Low iron blood count during pregnancy: While iron-deficiency anaemia can be a debilitating factor for everyone, it is of significantly greater significance when it affects pregnant and lactating women. Anaemia is known to have effects on both morbidity and mortality of both the mother and the infant. Few public health concerns ail the modern world to the extent to which anaemia does. Following extensive studies and review, the World Health Organization (WHO) in 2008 concluded that nearly one in four people around the world were affected by anaemia.
- While the prevalence of anaemia is so vast, it must be noted that the spread of anaemia is disproportionate both in terms of gender and nationality. In the developing world, a significantly higher proportion of people are afflicted by iron-deficiency anaemia. Furthermore, both pregnant and non-pregnant women face a more massive crisis. It is understood that globally, up to 52% of pregnant women are affected by iron-deficiency anaemia
- The proportion of pregnant women in India who suffer from anaemia is even larger. Often, women go through their entire term without maintaining even the minimum levels of iron in their bloodstream. The WHO classifies anaemia into three categories based on haemoglobin levels, which is directly linked to an iron deficiency.
- A haemoglobin level of 9.0 to 10.9 g/dL is considered to be indicative of mild anaemia.

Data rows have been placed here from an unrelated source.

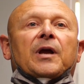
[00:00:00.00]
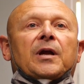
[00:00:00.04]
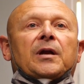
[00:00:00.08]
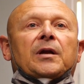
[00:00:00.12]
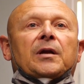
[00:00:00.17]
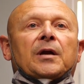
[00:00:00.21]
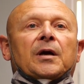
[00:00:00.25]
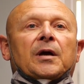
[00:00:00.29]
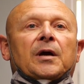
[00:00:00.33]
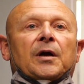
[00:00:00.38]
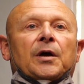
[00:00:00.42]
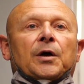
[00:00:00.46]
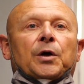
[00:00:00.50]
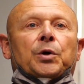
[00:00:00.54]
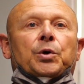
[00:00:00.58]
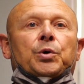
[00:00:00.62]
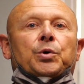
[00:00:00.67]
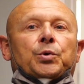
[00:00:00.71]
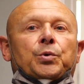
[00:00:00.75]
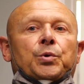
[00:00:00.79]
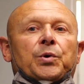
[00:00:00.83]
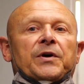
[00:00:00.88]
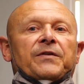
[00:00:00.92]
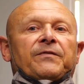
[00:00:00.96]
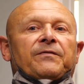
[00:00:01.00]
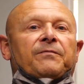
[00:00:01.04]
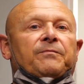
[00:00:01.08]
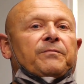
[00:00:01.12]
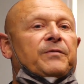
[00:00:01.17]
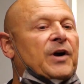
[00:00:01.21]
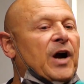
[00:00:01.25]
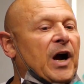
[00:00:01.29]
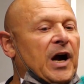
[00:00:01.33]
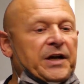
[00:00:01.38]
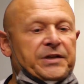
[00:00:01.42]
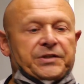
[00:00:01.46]
in who
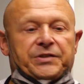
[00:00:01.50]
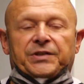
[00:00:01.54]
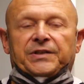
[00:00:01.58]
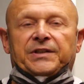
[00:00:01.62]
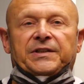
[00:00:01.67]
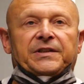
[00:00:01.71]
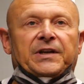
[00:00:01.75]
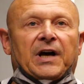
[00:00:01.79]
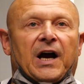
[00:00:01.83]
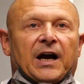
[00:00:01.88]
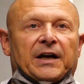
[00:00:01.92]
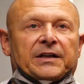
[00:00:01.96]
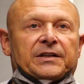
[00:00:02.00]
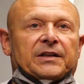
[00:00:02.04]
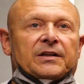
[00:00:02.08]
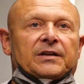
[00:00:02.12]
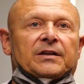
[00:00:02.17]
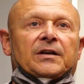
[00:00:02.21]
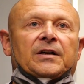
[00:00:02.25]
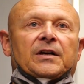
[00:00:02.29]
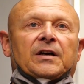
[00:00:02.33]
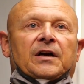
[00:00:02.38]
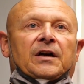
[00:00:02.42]
have gone to the doctor,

A diagnosis of moderate anaemia can be made if the haemoglobin level is in the range of 7.0–8.9 g/dL, and severe anaemia would be indicated by haemoglobin levels of less than 7.0 g/dL. It is hence essential to aim to maintain a haemoglobin level of more than bara (12) for ensuring good health overall and a better immune system.
When a pregnant woman is suffering from an iron deficiency, they are more susceptible to viral infections, complications, and other morbidities like diarrhoea. This can endanger the health of both the mother and the fetus. Additionally, iron-deficiency anaemia during pregnancy is known to be a significant causal factor of not just preterm deliveries, but also of growth retardation in the infant. In critical cases, it has also been known to cause intrauterine fetal demise and put the mother’s health at significant risk.
- Consuming a balanced, iron-rich diet and taking the right supplements when required, is the first step that needs to be taken.
- Undertaking periodic deworming courses is also a crucial step as worm infestation is one of the chief causes of anaemia in India.
- Avoiding drug and alcohol abuse and maintaining menstrual hygiene is equally important. It is only when causal factors like these are addressed that India can come close to being free of anaemia.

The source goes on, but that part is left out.